Bu Kanunun uygulanmasında 18 yaşından önce malûllük, yaşlılık ve ölüm sigortalarına tâbi olanların sigortalılık süresi, 18 yaşını doldurdukları tarihte başlamış kabul edilir. Bu tarihten önceki süreler için ödenen malûllük, yaşlılık ve ölüm sigortaları primleri, prim ödeme gün sayılarının hesabına dahil edilir.
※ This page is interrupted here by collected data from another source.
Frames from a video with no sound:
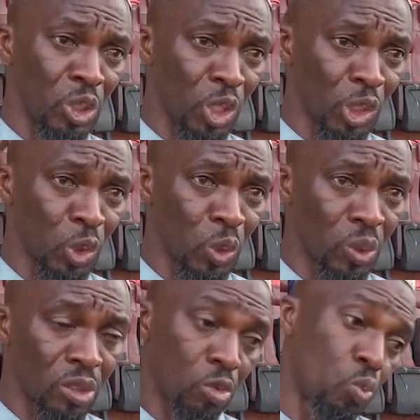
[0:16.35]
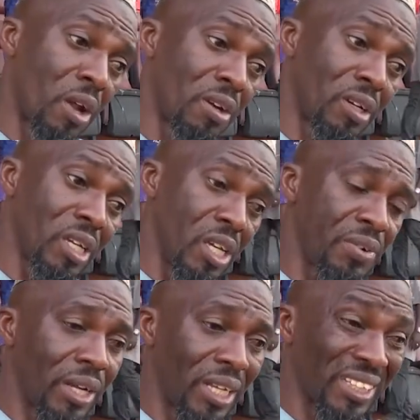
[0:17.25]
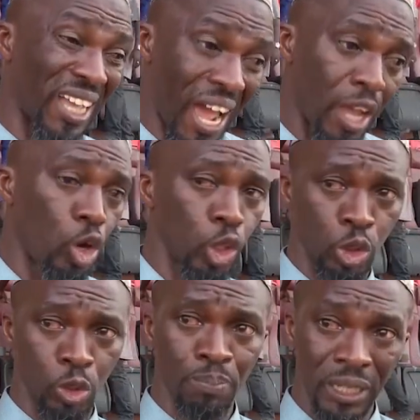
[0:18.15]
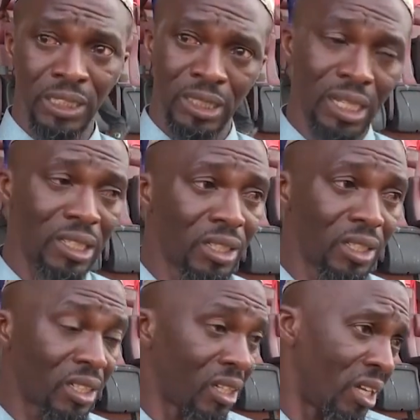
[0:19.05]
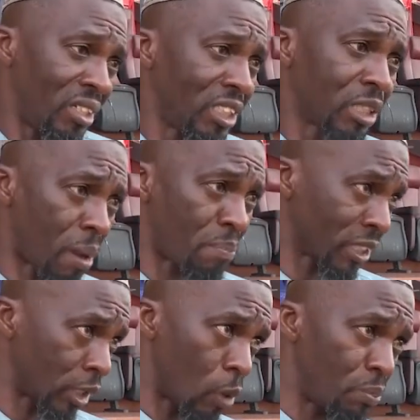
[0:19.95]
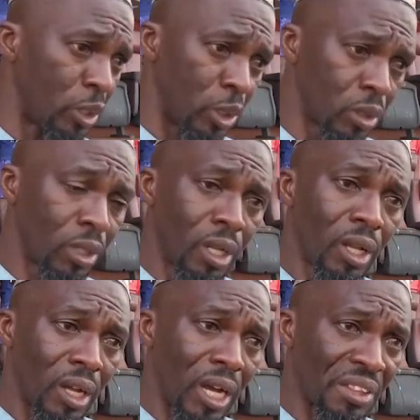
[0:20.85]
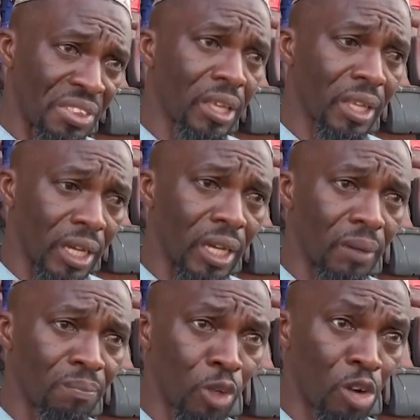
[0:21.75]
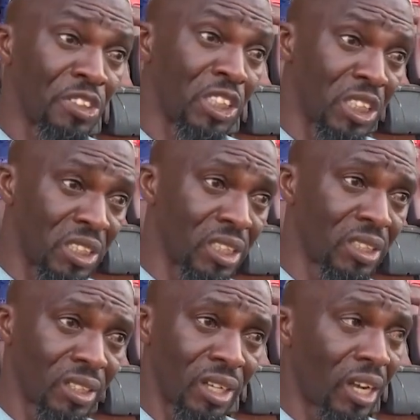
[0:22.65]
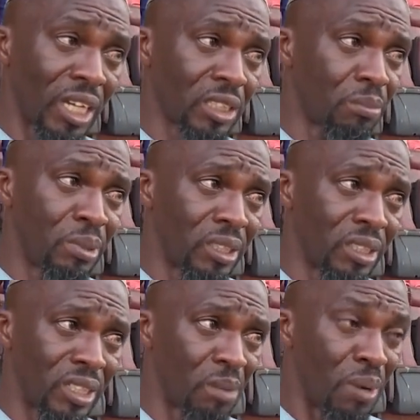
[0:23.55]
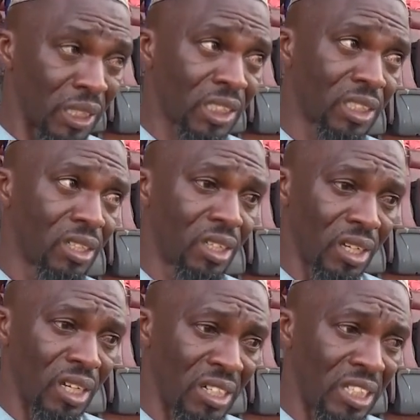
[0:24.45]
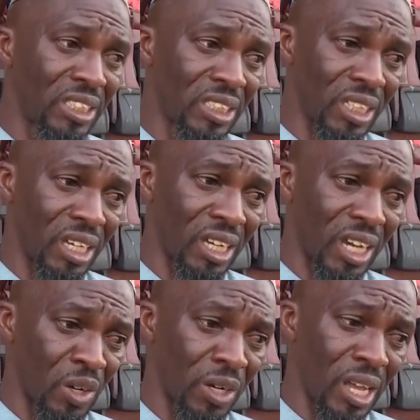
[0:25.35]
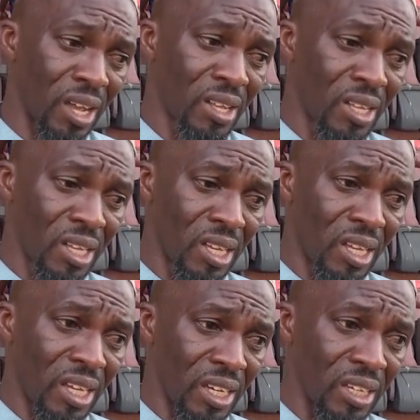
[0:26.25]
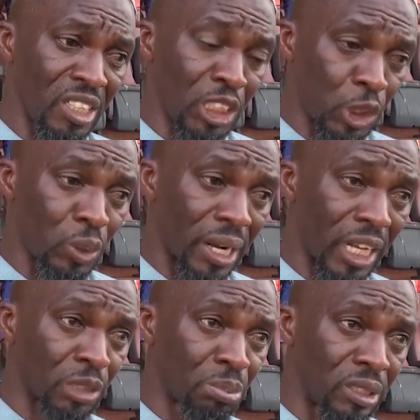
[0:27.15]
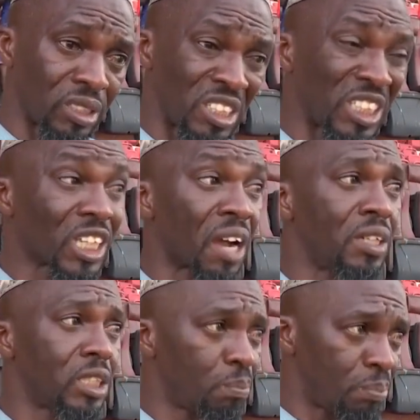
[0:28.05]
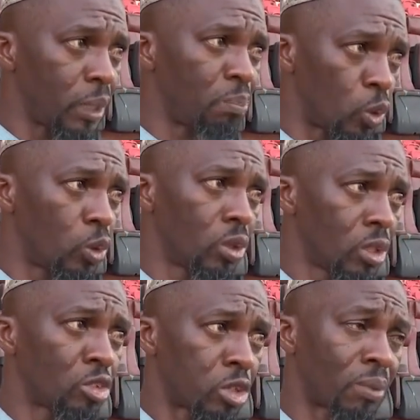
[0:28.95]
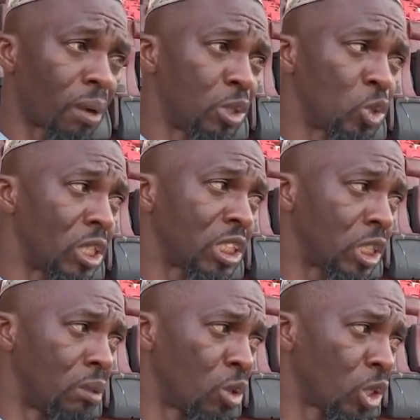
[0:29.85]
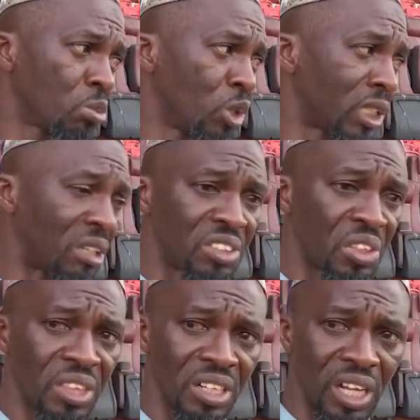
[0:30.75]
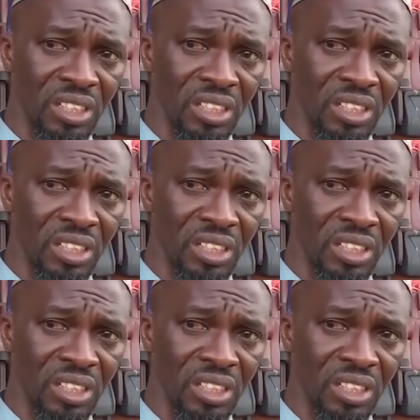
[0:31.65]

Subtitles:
We should also, one area that I also personally, this is my personal opinion, I think officiating hasn't been the best, and it's another issue that has been discouraging people from coming to the stadium, because most times they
Aylık bağlama işlemlerinde dikkate alınan sigortalılık süreleri, sigortalılığın başlangıç tarihi ile sigortalının aylık bağlanması için yazılı istekte bulunduğu, aylık bağlanması için istekte bulunmayan sigortalılar için ise ölüm tarihi arasında geçen süredir. 4 üncü maddenin birinci fıkrasının (c) bendi kapsamındaki sigortalılar bakımından sigortalılık süresi; sigortalılığın başlangıç tarihi ile 48 inci maddeye göre yetkili makamdan emekliye sevk onayının alınarak görevi ile ilişiğinin kesildiği ayın son günü arasında geçen süredir.
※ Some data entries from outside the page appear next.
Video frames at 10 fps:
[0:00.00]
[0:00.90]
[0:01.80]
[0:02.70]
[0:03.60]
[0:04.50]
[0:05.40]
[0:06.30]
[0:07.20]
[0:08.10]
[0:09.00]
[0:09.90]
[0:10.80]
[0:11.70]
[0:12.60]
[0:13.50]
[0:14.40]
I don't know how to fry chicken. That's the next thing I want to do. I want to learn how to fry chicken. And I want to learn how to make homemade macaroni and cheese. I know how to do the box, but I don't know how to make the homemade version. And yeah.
Vazife malûllüğü aylığı almakta iken, çalışmaya başlamaları nedeniyle haklarında uzun vadeli sigorta hükümleri uygulananlar için malûllük, yaşlılık ve ölüm aylığı bağlanmasında veya toptan ödeme yapılmasında esas alınacak sigortalılık süresi, prim ödeme gün sayısı ve prime esas kazancın hesaplanmasında, vazife malûllüğü aylığı bağlandığı tarihten önceki süreler dikkate alınmaz.” şeklinde düzenlenmiştir.
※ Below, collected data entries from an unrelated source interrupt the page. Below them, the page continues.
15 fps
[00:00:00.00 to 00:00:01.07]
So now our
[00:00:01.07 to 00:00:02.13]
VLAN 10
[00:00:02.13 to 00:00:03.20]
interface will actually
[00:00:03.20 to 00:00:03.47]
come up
506 sayılı Kanunun 108 inci maddesi ve 5510 sayılı Kanunun 38 inci maddesi değerlendirildiğinde sigorta başlangıcının yaşlılık aylığından yararlanma şartları arasında olan “sigortalılık süresini” doğrudan etkilediği görülmektedir. Ne var ki 2/9/1971 tarihli 1479 sayılı Esnaf ve Sanatkârlar ve Diğer Bağımsız Çalışanlar Sosyal Sigortalar Kurumu Kanunu ve 17/10/1983 tarihli ve 2926 sayılı Tarımda Kendi Adına ve Hesabına Çalışanlar Sosyal Sigortalar Kanunu kapsamında sigorta başlangıcının talep eden açısından hukuki sonucu olarak “sigortalılık süresini” belirlemesi yönünden etkisi bulunmamaktadır. Çünkü her iki kanun kapsamında da aylığa hak kazanmak için sigortalılık süresi değil primi ödenmiş günler asıldır.
Bu kapsamda,somut olayda,davacının ihtilafsız 1803 gün 4/b kapsamında sigortalılığı olduğu, 31.05.1999 tarihinde yapılan prim ödemesinin en azından 1 günlük sigortayı karşılayacağı,buna göre 02.04.1999 tarihinde başlatılarak aynı gün sona erdirilen bu (1) günlük süreyi karşılayan prim ödemesi nedeniyle davacının toplamda 1804 prim günü olduğu hususu değerlendirilmek suretiyle tahsisin bu kapsamda irdelenmesi gerekirken yazılı şekilde hüküm tesisi isabetsiz bulunmuştur.
O hâlde, davalı Kurum vekilinin bu yönleri amaçlayan temyiz itirazları kabul edilmeli ve … Bölge Adliye Mahkemesi 11. Hukuk Dairesinin, istinaf başvurusunun esastan reddine ilişkin kararının kaldırılarak, İlk Derece Mahkemesince verilen hüküm bozulmalıdır.
SONUÇ: … Bölge Adliye Mahkemesi 11. Hukuk Dairesi kararının HMK’nın 373/1. maddesi gereği kaldırılarak, temyiz edilen ilk derece mahkemesi hükmünün yukarıda açıklanan nedenlerle BOZULMASINA, kararın bir örneğinin Bölge Adliye Mahkemesine, dosyanın kararı veren İlk Derece Mahkemesine gönderilmesine, 25.05.2022 gününde oybirliğiyle karar verildi.